On December 27, 1831, Charles Darwin sailed from Plymouth, England, an unpaid naturalist aboard the British brig HMS Beagle. It was a government-sponsored expedition to survey the coast of South America to develop maps that would help Britain protect its colonial interests. “Here I first saw a tropical forest in all its sublime grandeur,” Darwin raved from Brazil the following February. “I never experienced such intense delight.”
EASY RIDER: Darwin amused himself by riding Galápagos tortoises — as well as by pointing out how shell structure affects feeding behavior.
In the Boston Museum of Science’s new “Darwin,” the great naturalist’s familiar tale unfolds like a drawing-room detective thriller, complete with Darwin’s magnifying glass. What he observed on his five-year circumnavigation of the Earth led to his theory of evolution, one of the seismic revolutions in how we understand the world. It’s an idea that’s proved enduringly controversial (this means you, Kansas and Pennsylvania), because Darwin doesn’t include God in his version of events. Some find this godlessness so repulsive that a tale has sprung up purporting that Darwin had a deathbed religious conversion and renounced evolution. The “tragedy of Charles Darwin,” according to the creationist Internets, is that he never did.

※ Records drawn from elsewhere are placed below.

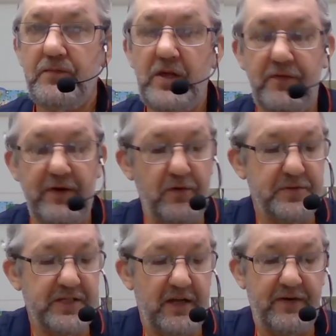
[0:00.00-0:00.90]
e vai
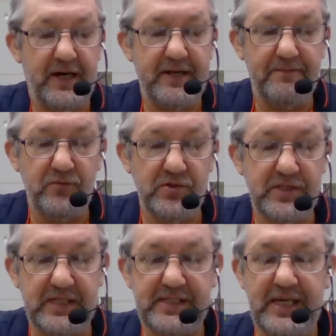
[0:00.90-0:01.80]
observar nos
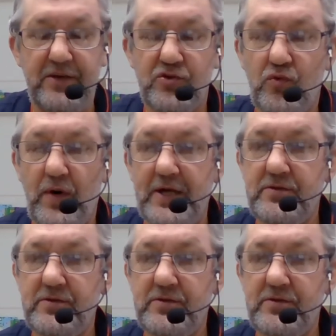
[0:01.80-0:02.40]
desenhos quais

By the time of Darwin’s voyage, the idea of evolution was in the air, but scientists were mired in questions like whether giraffes’ necks grew longer to feed on high leaves. And if so, how could such adaptations be passed on? Further stymieing thinking was the generally held interpretation of the Bible that the world was only 6000 years old — not nearly long enough for evolution to take place. Fortunately for Darwin, geologists studying the development of rock formations were beginning to conclude that the world’s age had been underestimated by about 4.49 billion years.
When Darwin set off aboard the Beagle, armed with a tiny pistol, a Bible, and a club (on display here), he was a clean-shaven 22-year-old, eager for adventure. In the Brazilian jungle, he saw green iguanas. (The exhibit includes a cold-eyed live specimen.) He discovered fossils of an “extinct” giant ground sloth in Argentina and wondered why, over and over again, some species went extinct while similar ones survived. He shipped home thousands of specimens like the dazzling orange and green live horned frogs displayed here. Hundreds of these had never before been seen in Europe. It made his reputation as a naturalist.
The Beagle arrived at the Galápagos islands in September 1835. “Nothing could be less inviting than the first appearance,” Darwin wrote. “A broken field of black basaltic lava, thrown into the most rugged waves, and crossed by great fissures, is everywhere covered by stunted, sunburnt brushwood, which shows little signs of life.” Exhibits display some of the critters (stuffed) that he soon spotted: flaming orange crabs, equatorial penguins, flightless cormorants, giant prickly pear cactus, blue-footed boobies, and iguanas that — unlike iguanas anywhere else — swam and fed in the ocean. Darwin, who in college had formed a club dedicated to eating animals “unknown to human palate,” reported, “These lizards, when cooked, yield a white meat, which is liked by those whose stomachs soar above all prejudices.” Bon appétit.
One of the coolest parts of the show is the pair of giant live Galápagos tortoises, in bumpy gray-brown shells, that shuffle about on stumpy dinosaur legs. Darwin amused himself by riding these beasts. Nearby is a display of dead Galápagos tortoises that shows how tortoises from one island had “saddlebacked” shells that made it easier for them to reach up and munch tall local cacti while those from another island ate plants close to the ground and so made do with a dome-shaped shell.
“TREE OF LIFE”: At the Museum of Science, Darwin’s familiar tale unfolds like a drawing-room detective thriller, complete with magnifying glass.
After sailing on, Darwin noticed that Galápagos mockingbirds differed from island to island too. The differences between finches of the different Galápagos islands were even more apparent, with beaks ranging from short and stout to long and pointy. Back home in England in 1834, he set about figuring out why. Of the many Darwin relics here, among the most striking is a tiny notebook from the late 1830s in which he scribbled “I think” and then a diagram of what looks like a bare twig. It’s an early stab at an evolutionary tree. He’s homing in on the big new idea, and the air is electric.
In 1838, Darwin read an essay about population growth by Thomas Malthus and was struck by the political economist’s idea that limited food supplies restrain the size of human populations. Darwin realized this could apply to critters as well. In 1842, he outlined his idea: plants and animals with advantageous variations were likely to live longer, thus leaving more offspring, some of which would inherit the beneficial traits. Over generations, this process of “natural selection” — his first use of the term — could create new species.